Records from a dataset:

..........

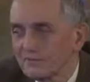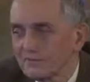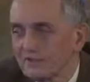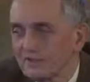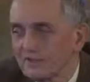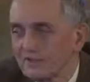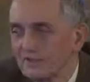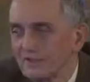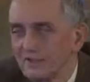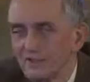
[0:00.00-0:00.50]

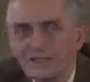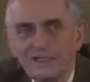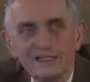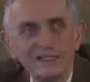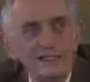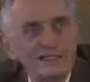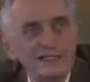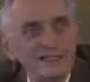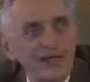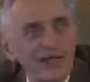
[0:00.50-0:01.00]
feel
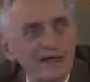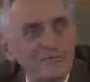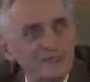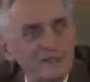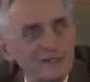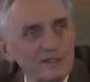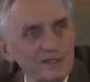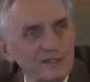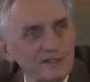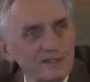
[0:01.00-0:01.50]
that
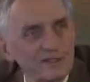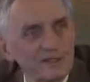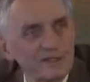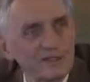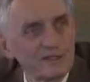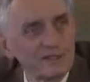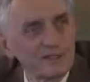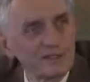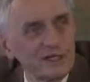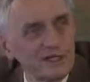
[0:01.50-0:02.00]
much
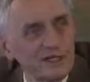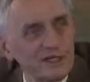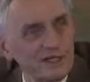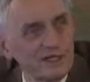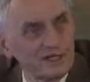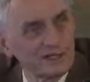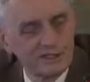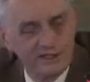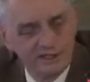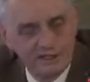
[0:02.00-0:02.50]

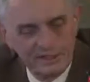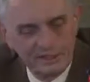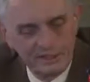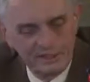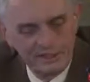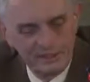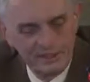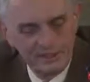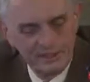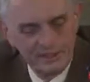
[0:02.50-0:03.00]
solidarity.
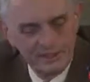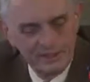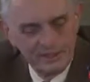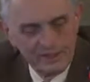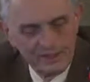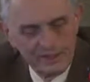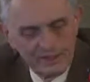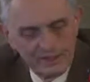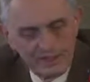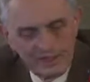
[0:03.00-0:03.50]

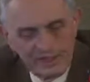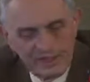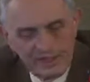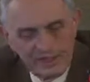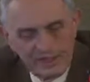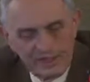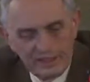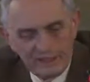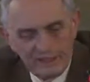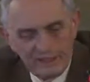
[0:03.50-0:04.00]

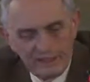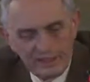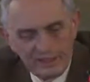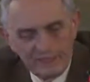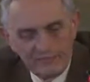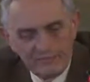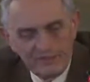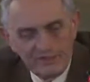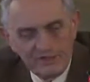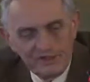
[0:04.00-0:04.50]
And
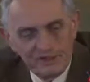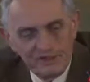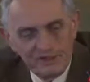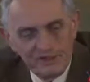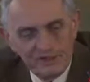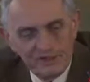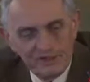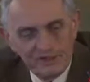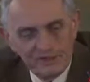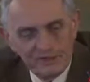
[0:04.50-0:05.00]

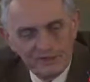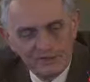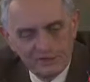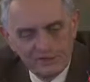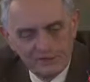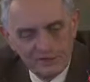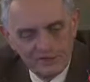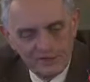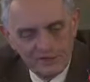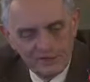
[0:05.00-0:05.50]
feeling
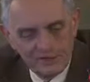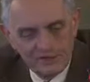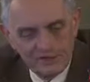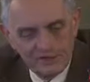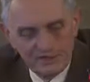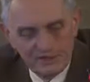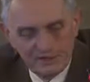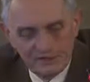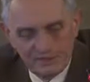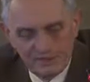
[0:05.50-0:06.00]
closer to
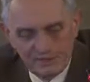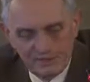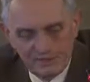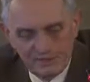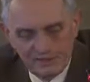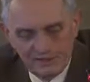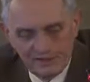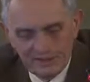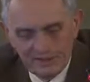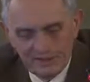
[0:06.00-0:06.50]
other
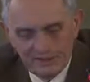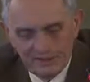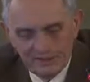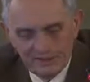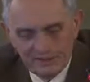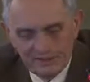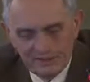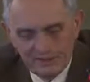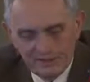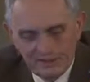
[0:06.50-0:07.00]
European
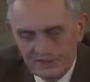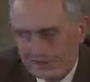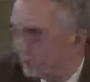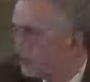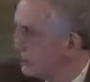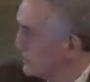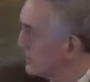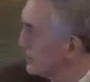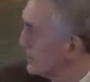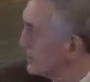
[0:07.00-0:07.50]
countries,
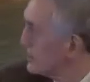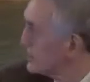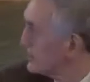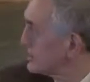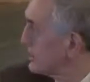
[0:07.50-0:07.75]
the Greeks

..........

Transcribe every entry above exactly as it stands, but skip the images.

[0:00.00-0:00.50]

[0:00.50-0:01.00]
feel
[0:01.00-0:01.50]
that
[0:01.50-0:02.00]
much
[0:02.00-0:02.50]

[0:02.50-0:03.00]
solidarity.
[0:03.00-0:03.50]

[0:03.50-0:04.00]

[0:04.00-0:04.50]
And
[0:04.50-0:05.00]

[0:05.00-0:05.50]
feeling
[0:05.50-0:06.00]
closer to
[0:06.00-0:06.50]
other
[0:06.50-0:07.00]
European
[0:07.00-0:07.50]
countries,
[0:07.50-0:07.75]
the Greeks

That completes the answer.